(Dataset)
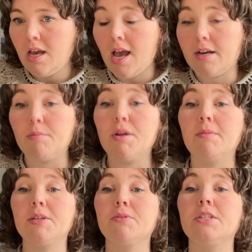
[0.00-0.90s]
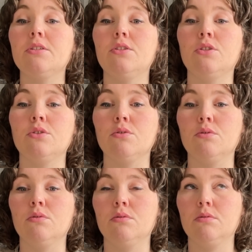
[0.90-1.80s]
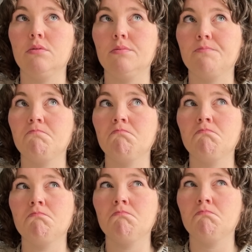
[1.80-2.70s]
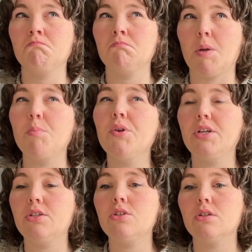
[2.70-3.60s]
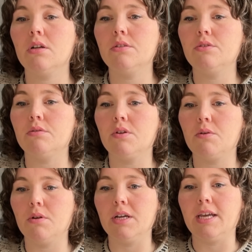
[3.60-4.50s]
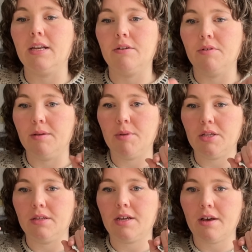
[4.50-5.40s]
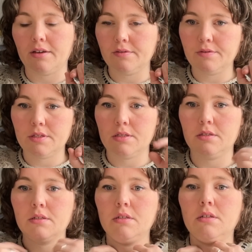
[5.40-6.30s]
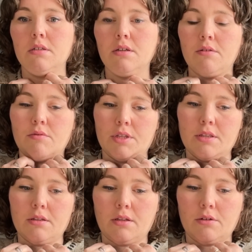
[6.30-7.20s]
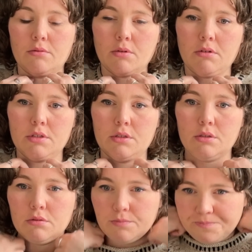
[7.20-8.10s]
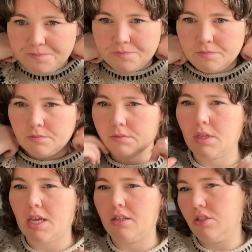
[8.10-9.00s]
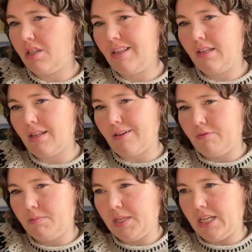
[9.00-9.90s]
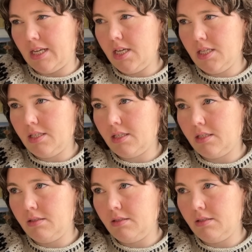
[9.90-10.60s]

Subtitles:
And I'm probably going to do, I'm pretty sure I'll do the corrugated rib on the cuffs with the little rolled edge. I think that would be nice.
(End Dataset)
• _Directions_: Without changing a word, restate the listing above; the pictures stay out.

• _Written reply_:
[0.00-0.90s]
[0.90-1.80s]
[1.80-2.70s]
[2.70-3.60s]
[3.60-4.50s]
[4.50-5.40s]
[5.40-6.30s]
[6.30-7.20s]
[7.20-8.10s]
[8.10-9.00s]
[9.00-9.90s]
[9.90-10.60s]

Subtitles:
And I'm probably going to do, I'm pretty sure I'll do the corrugated rib on the cuffs with the little rolled edge. I think that would be nice.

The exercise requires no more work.